EXERCISE PROMPT:
Give back exactly the lines from the "[0:02.13-0:02.60]" line to the final line of the records, and only those, minus any pictures.

Saved data entries

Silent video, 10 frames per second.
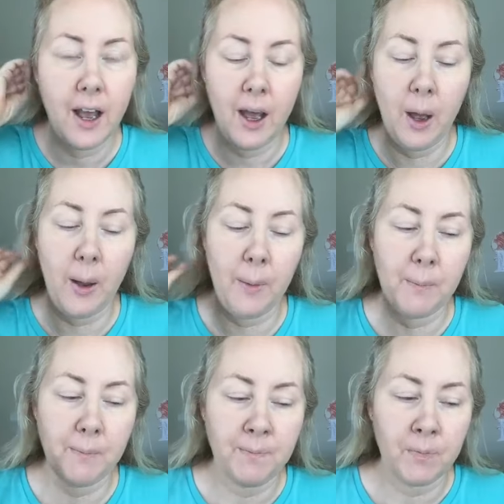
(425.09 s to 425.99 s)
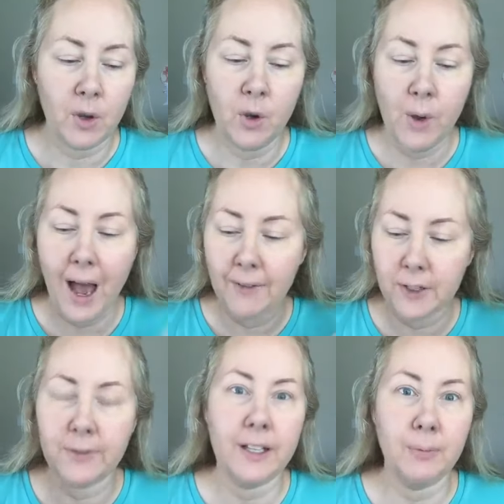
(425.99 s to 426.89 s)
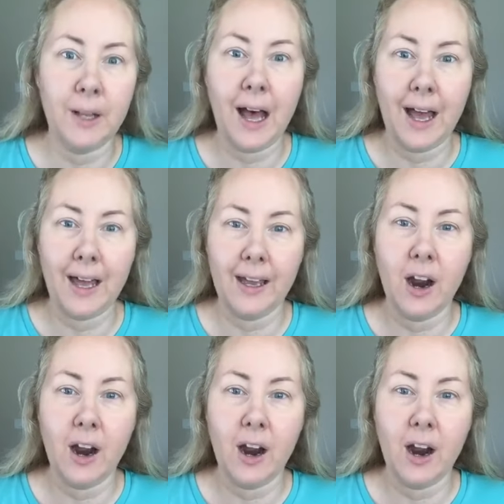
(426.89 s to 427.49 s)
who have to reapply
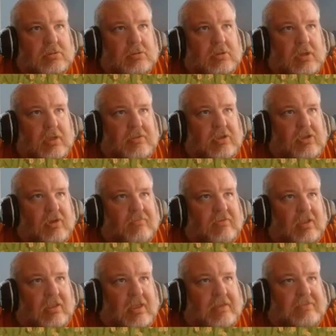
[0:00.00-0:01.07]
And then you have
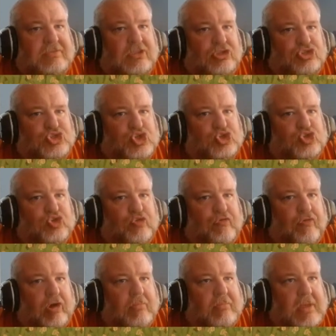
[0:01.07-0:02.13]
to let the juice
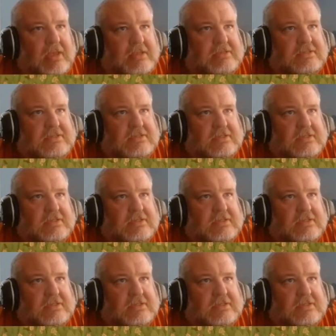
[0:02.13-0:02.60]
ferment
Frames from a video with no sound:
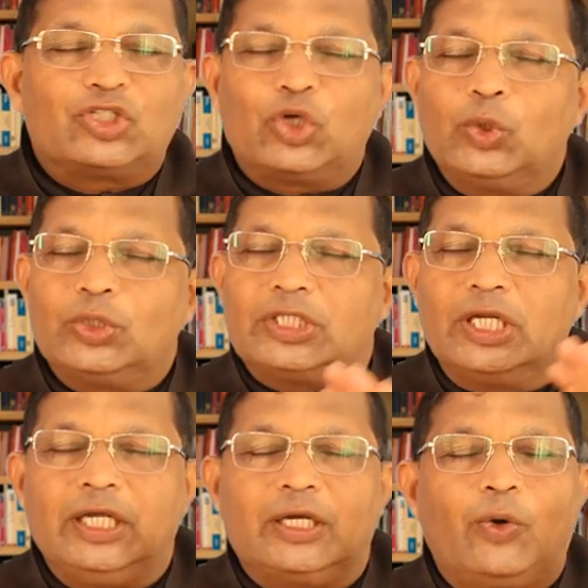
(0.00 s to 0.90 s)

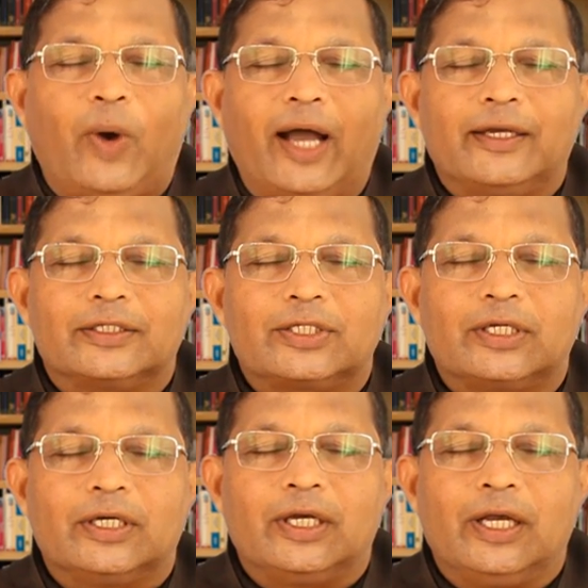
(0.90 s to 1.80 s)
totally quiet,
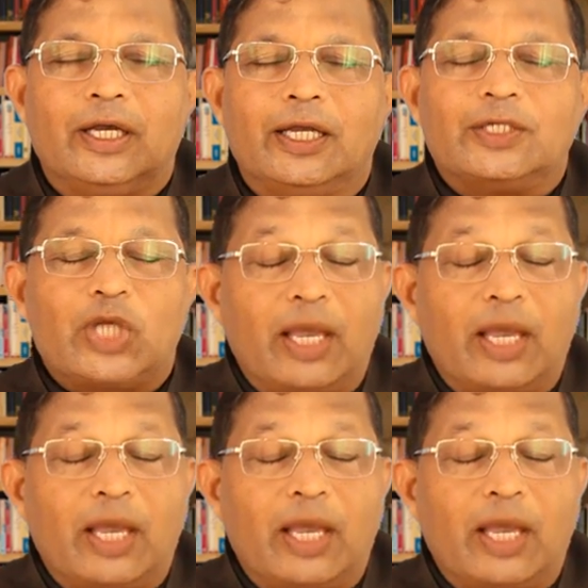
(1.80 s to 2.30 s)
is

EXERCISE RESPONSE:
[0:02.13-0:02.60]
ferment
Frames from a video with no sound:
(0.00 s to 0.90 s)

(0.90 s to 1.80 s)
totally quiet,
(1.80 s to 2.30 s)
is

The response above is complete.